The emergence of AI co-pilots and virtual data engineer agents will further empower stakeholders to interact with their data, gaining instant insights and generating data on-the-fly. This advancement not only streamlines data management but also democratises access to complex data tasks, enabling anyone within the organisation to efficiently retrieve and manipulate data without needing deep technical knowledge.

#6 – Natural language interface for test data

AI-driven natural language interfaces, similar to the popular ChatGPT are disrupting complex approaches to simple tasks performed via chatting to an AI. These interfaces will enable users to interact directly with their data, allowing them to ask questions, gain insights, and receive summaries with ease. By leveraging a well-configured data dictionary that maps the existing data landscape, these AI tools will make data querying and management more intuitive and accessible, empowering users across the organisation, regardless of their technical expertise.

Beyond knowledge retrieval, these chat interfaces will integrate with specialised agents capable of executing complex test data activities based on user guidance. Users will be able to instruct these agents to find, create, and manipulate data within backend sources, all through natural language commands. Visual models will play a crucial role in this process, allowing users to understand what an AI has done to build trust, and express comprehensive scenarios to ensure adequate data coverage.

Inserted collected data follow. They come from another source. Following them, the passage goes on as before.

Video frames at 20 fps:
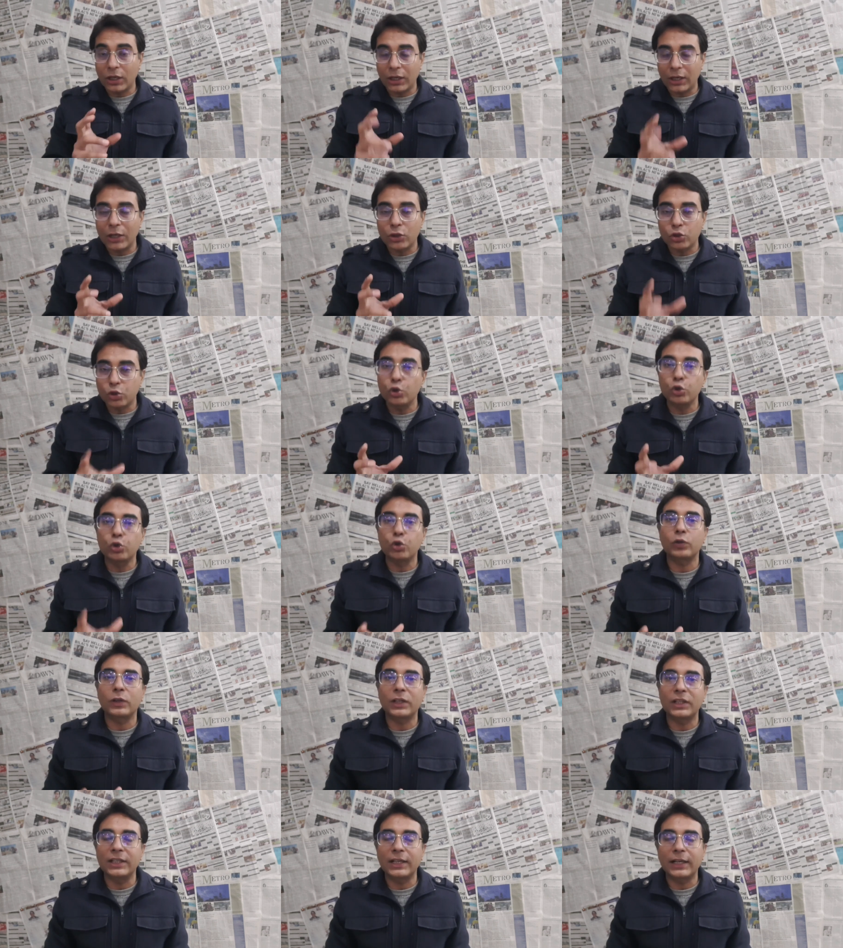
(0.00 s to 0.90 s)
निशाना चुन
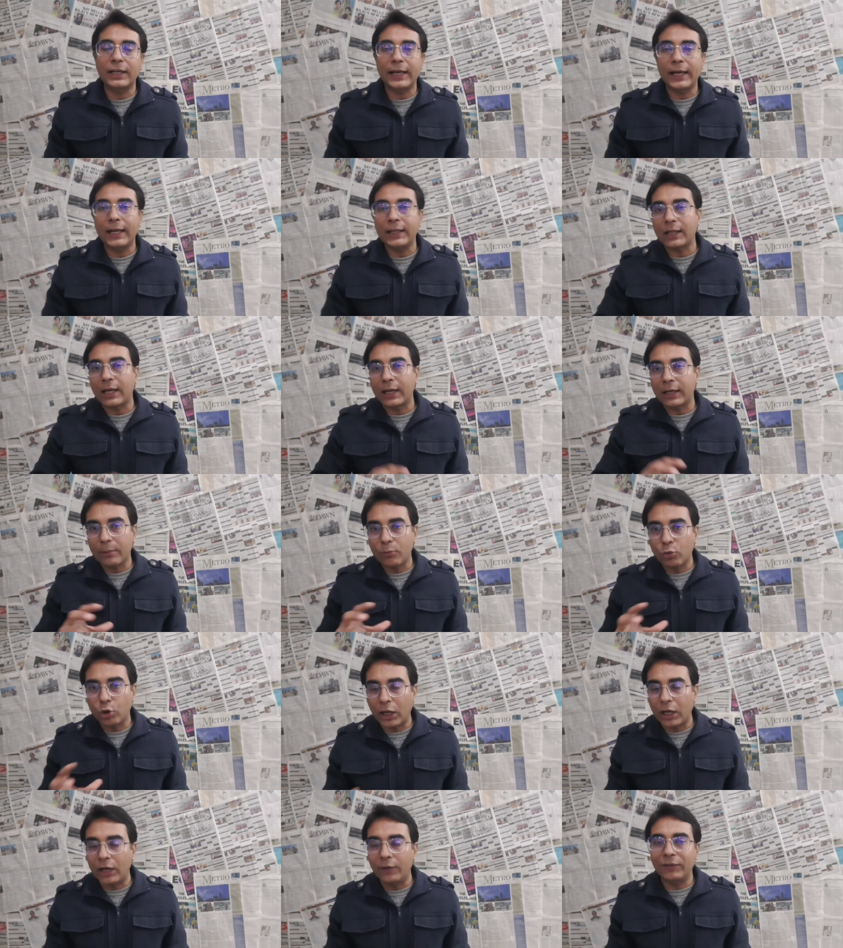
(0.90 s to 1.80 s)
चुन के दिए गए हैं ताकि
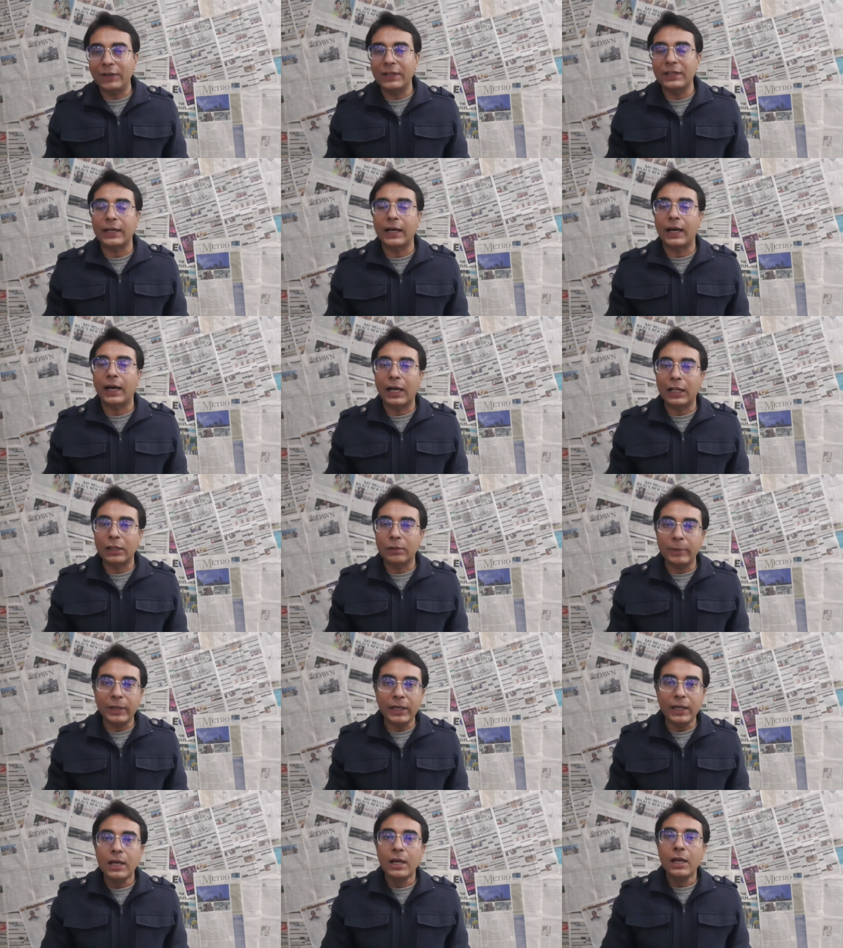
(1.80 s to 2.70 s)
मुखालफी के
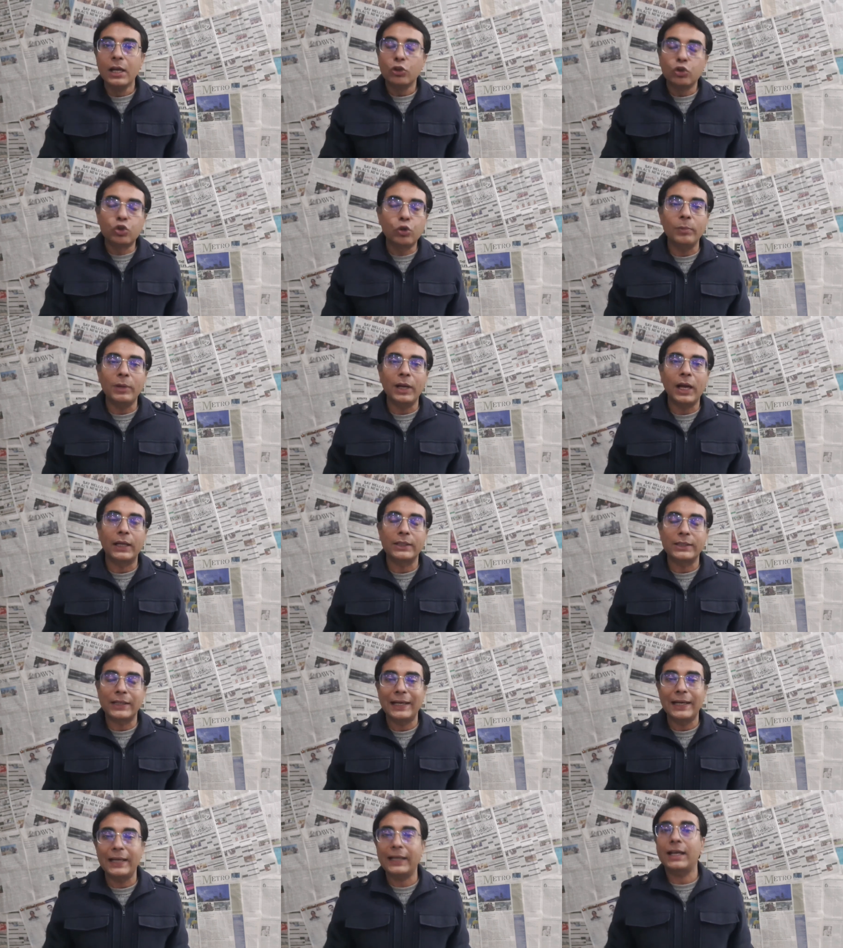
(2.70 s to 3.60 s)
हाथ में जुमला आ
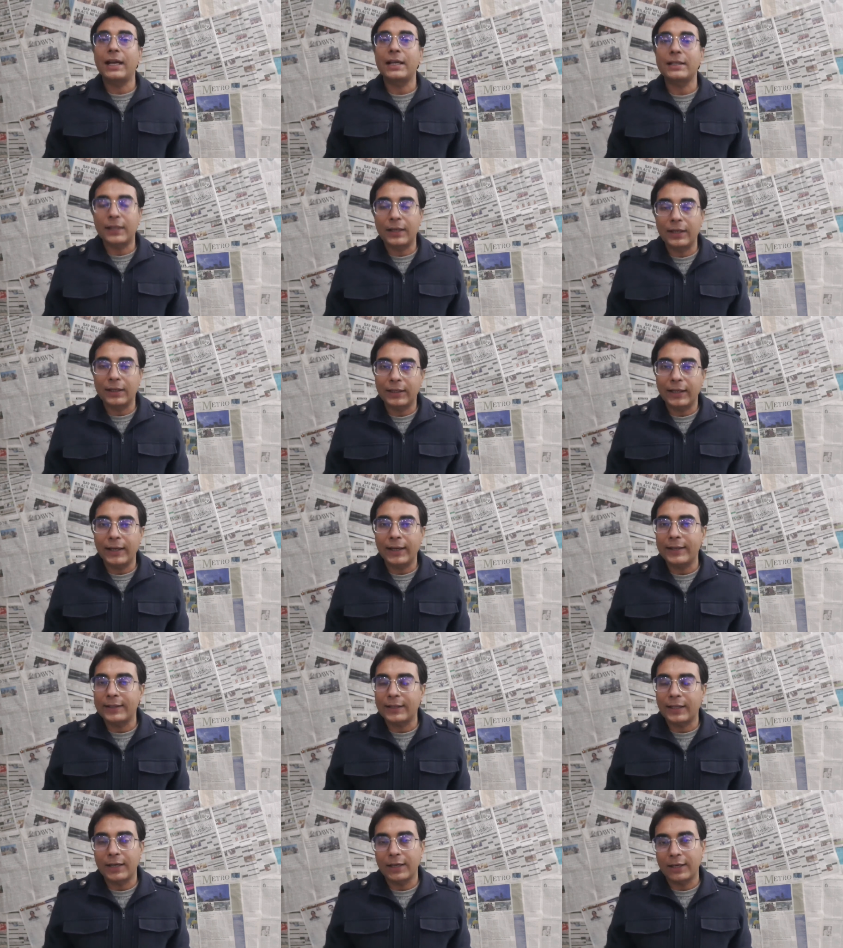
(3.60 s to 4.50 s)
जाए लेकिन ऐसा लगता है
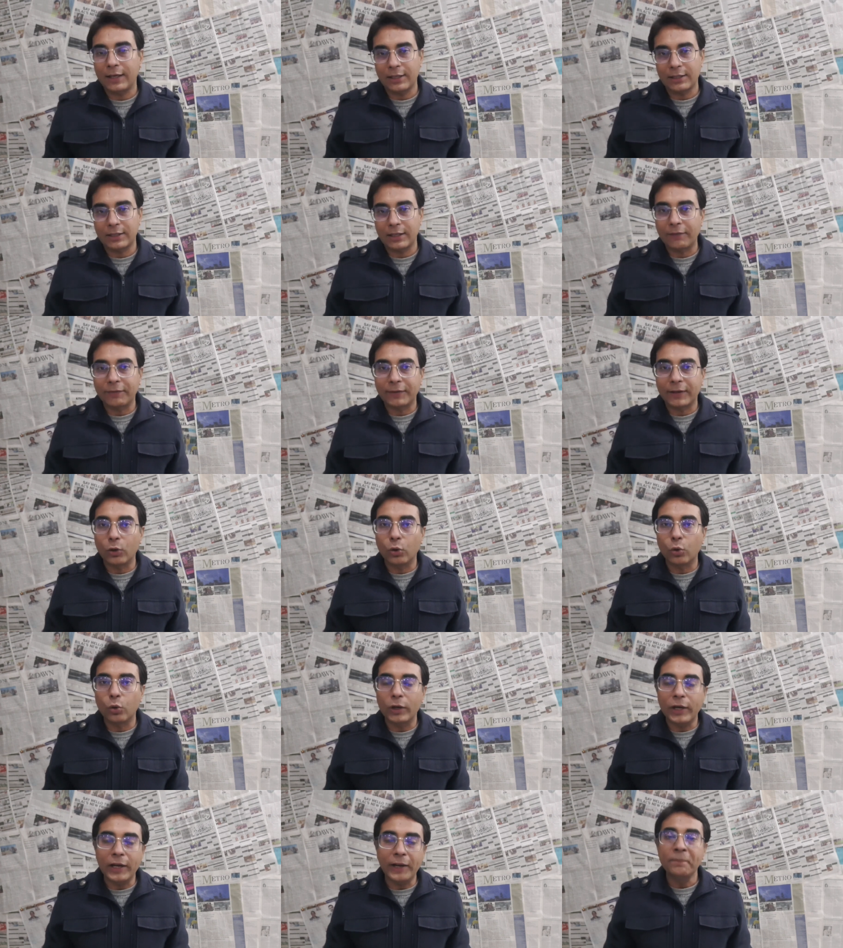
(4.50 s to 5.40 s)
कि तहरीक इंसाफ के
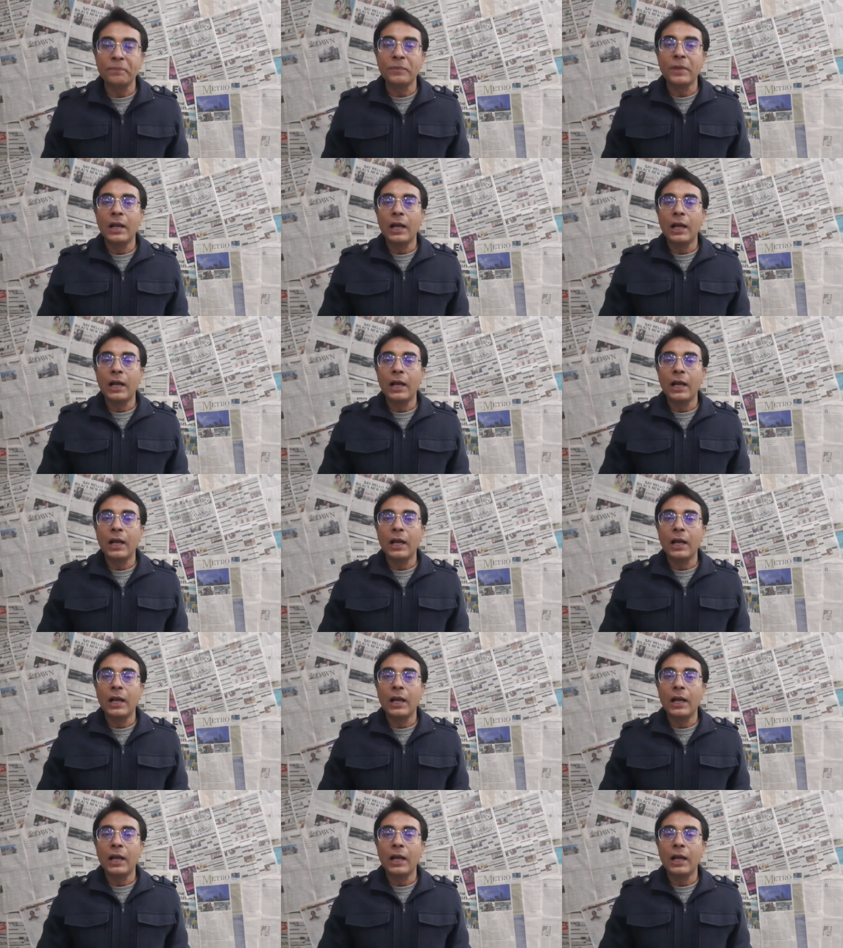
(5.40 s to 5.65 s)
लोगों ने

The Curiosity Outer Loop Platform

The evolution of test data management underscores the increasing significance of data as the lifeblood of modern enterprises. Traditionally centred on relational databases, the focus has now broadened to encompass a diverse array of data types, reflecting the complexity and breadth of today’s data landscape. As organisations increasingly depend on data to build and test modern applications, the demand for high-quality, compliant test data has reached an unprecedented level of importance.

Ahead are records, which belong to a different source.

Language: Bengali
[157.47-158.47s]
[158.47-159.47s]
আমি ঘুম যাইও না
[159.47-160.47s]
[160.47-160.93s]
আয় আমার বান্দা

To address these challenges, Curiosity has pioneered the world’s first Outer Loop Platform—a holistic approach that supports the entire software delivery process. This platform seamlessly integrates the fast-paced inner loop of development with the broader outer loop of requirements, testing, and test data—areas that are often the most significant challenges and barriers to productivity and quality.

Curiosity’s enterprise test data capabilities are specifically designed for this new era, ensuring that data is always available, compliant, and of the highest quality. This robust framework not only addresses the complexities of today’s data environment but also positions organisations to excel in the data-driven future.

As the landscape of test data management continues to evolve, advancements in AI, visual modelling, and natural language interfaces will be crucial in making data more accessible and valuable across the enterprise. Curiosity’s Outer Loop platform remains at the forefront of this evolution, providing a solution that is fully equipped to meet the data demands of tomorrow.